(Saved data entries)
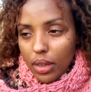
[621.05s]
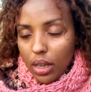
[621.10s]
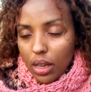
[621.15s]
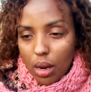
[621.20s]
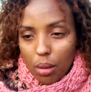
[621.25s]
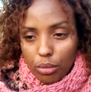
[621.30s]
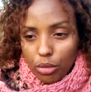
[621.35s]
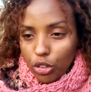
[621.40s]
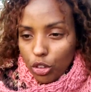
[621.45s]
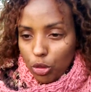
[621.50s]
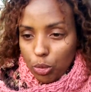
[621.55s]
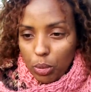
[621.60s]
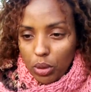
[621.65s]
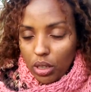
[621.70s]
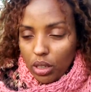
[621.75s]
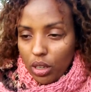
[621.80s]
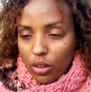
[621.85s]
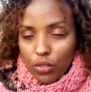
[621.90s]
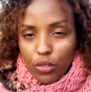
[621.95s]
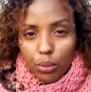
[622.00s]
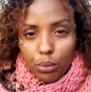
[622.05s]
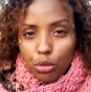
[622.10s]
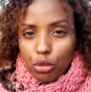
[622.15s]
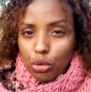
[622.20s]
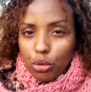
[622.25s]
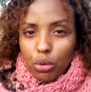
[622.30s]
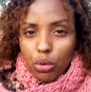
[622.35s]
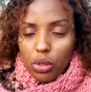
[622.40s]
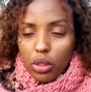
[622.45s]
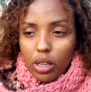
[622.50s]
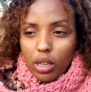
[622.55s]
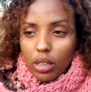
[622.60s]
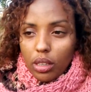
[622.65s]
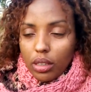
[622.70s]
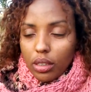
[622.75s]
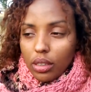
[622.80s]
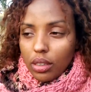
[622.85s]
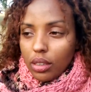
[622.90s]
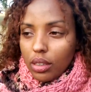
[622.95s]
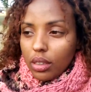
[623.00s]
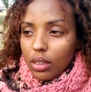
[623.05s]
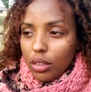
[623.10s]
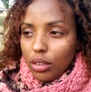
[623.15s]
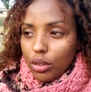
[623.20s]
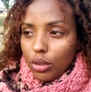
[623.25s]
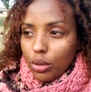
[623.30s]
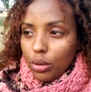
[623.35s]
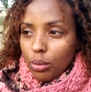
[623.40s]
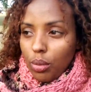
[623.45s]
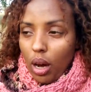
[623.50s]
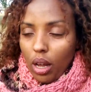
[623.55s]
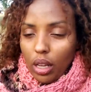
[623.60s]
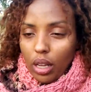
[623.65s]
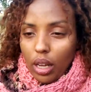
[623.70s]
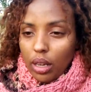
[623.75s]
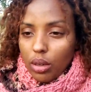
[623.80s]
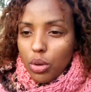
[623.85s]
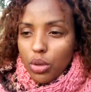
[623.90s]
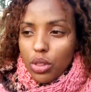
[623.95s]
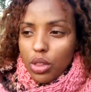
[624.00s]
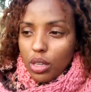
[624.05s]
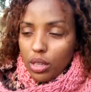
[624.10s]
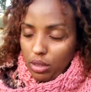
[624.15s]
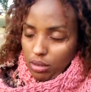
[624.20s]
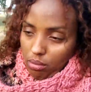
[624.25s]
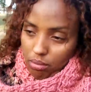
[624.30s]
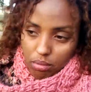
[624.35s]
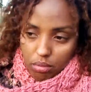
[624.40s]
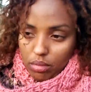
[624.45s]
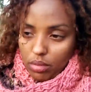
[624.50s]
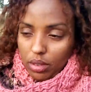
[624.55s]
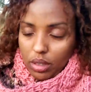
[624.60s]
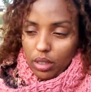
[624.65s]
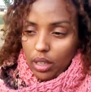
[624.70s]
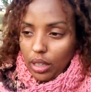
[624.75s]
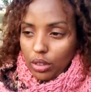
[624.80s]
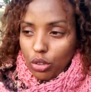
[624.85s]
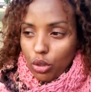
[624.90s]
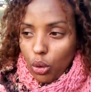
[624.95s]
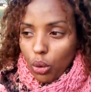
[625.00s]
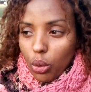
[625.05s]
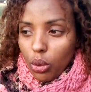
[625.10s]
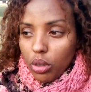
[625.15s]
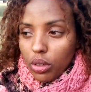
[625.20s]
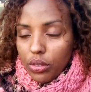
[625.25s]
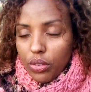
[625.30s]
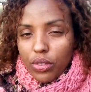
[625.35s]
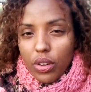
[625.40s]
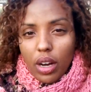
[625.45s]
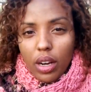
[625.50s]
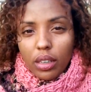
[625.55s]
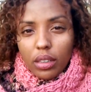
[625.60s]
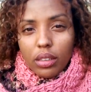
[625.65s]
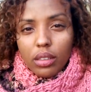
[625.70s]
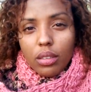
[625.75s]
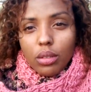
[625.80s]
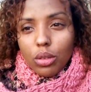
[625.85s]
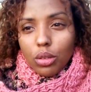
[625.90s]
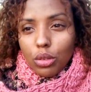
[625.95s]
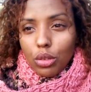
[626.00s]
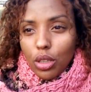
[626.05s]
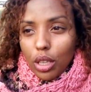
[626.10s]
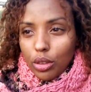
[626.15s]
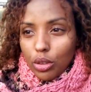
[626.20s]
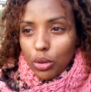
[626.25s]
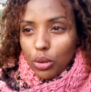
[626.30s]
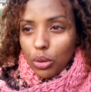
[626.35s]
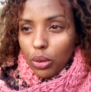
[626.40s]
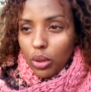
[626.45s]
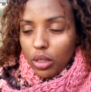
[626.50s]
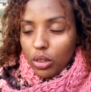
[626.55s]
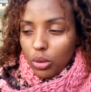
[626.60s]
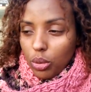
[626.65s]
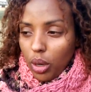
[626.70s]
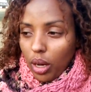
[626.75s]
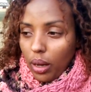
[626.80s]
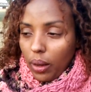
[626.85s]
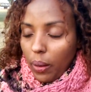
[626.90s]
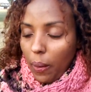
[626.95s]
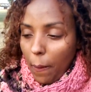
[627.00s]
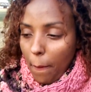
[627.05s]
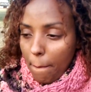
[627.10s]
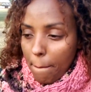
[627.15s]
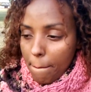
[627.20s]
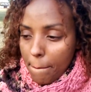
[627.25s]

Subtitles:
And I'm just speaking from truth here. You know, align with it, that's cool. If not, that's cool as well.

Task to complete: Output the full set of records above without changing a word, and drop the images.

Solution for this exercise:
[621.05s]
[621.10s]
[621.15s]
[621.20s]
[621.25s]
[621.30s]
[621.35s]
[621.40s]
[621.45s]
[621.50s]
[621.55s]
[621.60s]
[621.65s]
[621.70s]
[621.75s]
[621.80s]
[621.85s]
[621.90s]
[621.95s]
[622.00s]
[622.05s]
[622.10s]
[622.15s]
[622.20s]
[622.25s]
[622.30s]
[622.35s]
[622.40s]
[622.45s]
[622.50s]
[622.55s]
[622.60s]
[622.65s]
[622.70s]
[622.75s]
[622.80s]
[622.85s]
[622.90s]
[622.95s]
[623.00s]
[623.05s]
[623.10s]
[623.15s]
[623.20s]
[623.25s]
[623.30s]
[623.35s]
[623.40s]
[623.45s]
[623.50s]
[623.55s]
[623.60s]
[623.65s]
[623.70s]
[623.75s]
[623.80s]
[623.85s]
[623.90s]
[623.95s]
[624.00s]
[624.05s]
[624.10s]
[624.15s]
[624.20s]
[624.25s]
[624.30s]
[624.35s]
[624.40s]
[624.45s]
[624.50s]
[624.55s]
[624.60s]
[624.65s]
[624.70s]
[624.75s]
[624.80s]
[624.85s]
[624.90s]
[624.95s]
[625.00s]
[625.05s]
[625.10s]
[625.15s]
[625.20s]
[625.25s]
[625.30s]
[625.35s]
[625.40s]
[625.45s]
[625.50s]
[625.55s]
[625.60s]
[625.65s]
[625.70s]
[625.75s]
[625.80s]
[625.85s]
[625.90s]
[625.95s]
[626.00s]
[626.05s]
[626.10s]
[626.15s]
[626.20s]
[626.25s]
[626.30s]
[626.35s]
[626.40s]
[626.45s]
[626.50s]
[626.55s]
[626.60s]
[626.65s]
[626.70s]
[626.75s]
[626.80s]
[626.85s]
[626.90s]
[626.95s]
[627.00s]
[627.05s]
[627.10s]
[627.15s]
[627.20s]
[627.25s]

Subtitles:
And I'm just speaking from truth here. You know, align with it, that's cool. If not, that's cool as well.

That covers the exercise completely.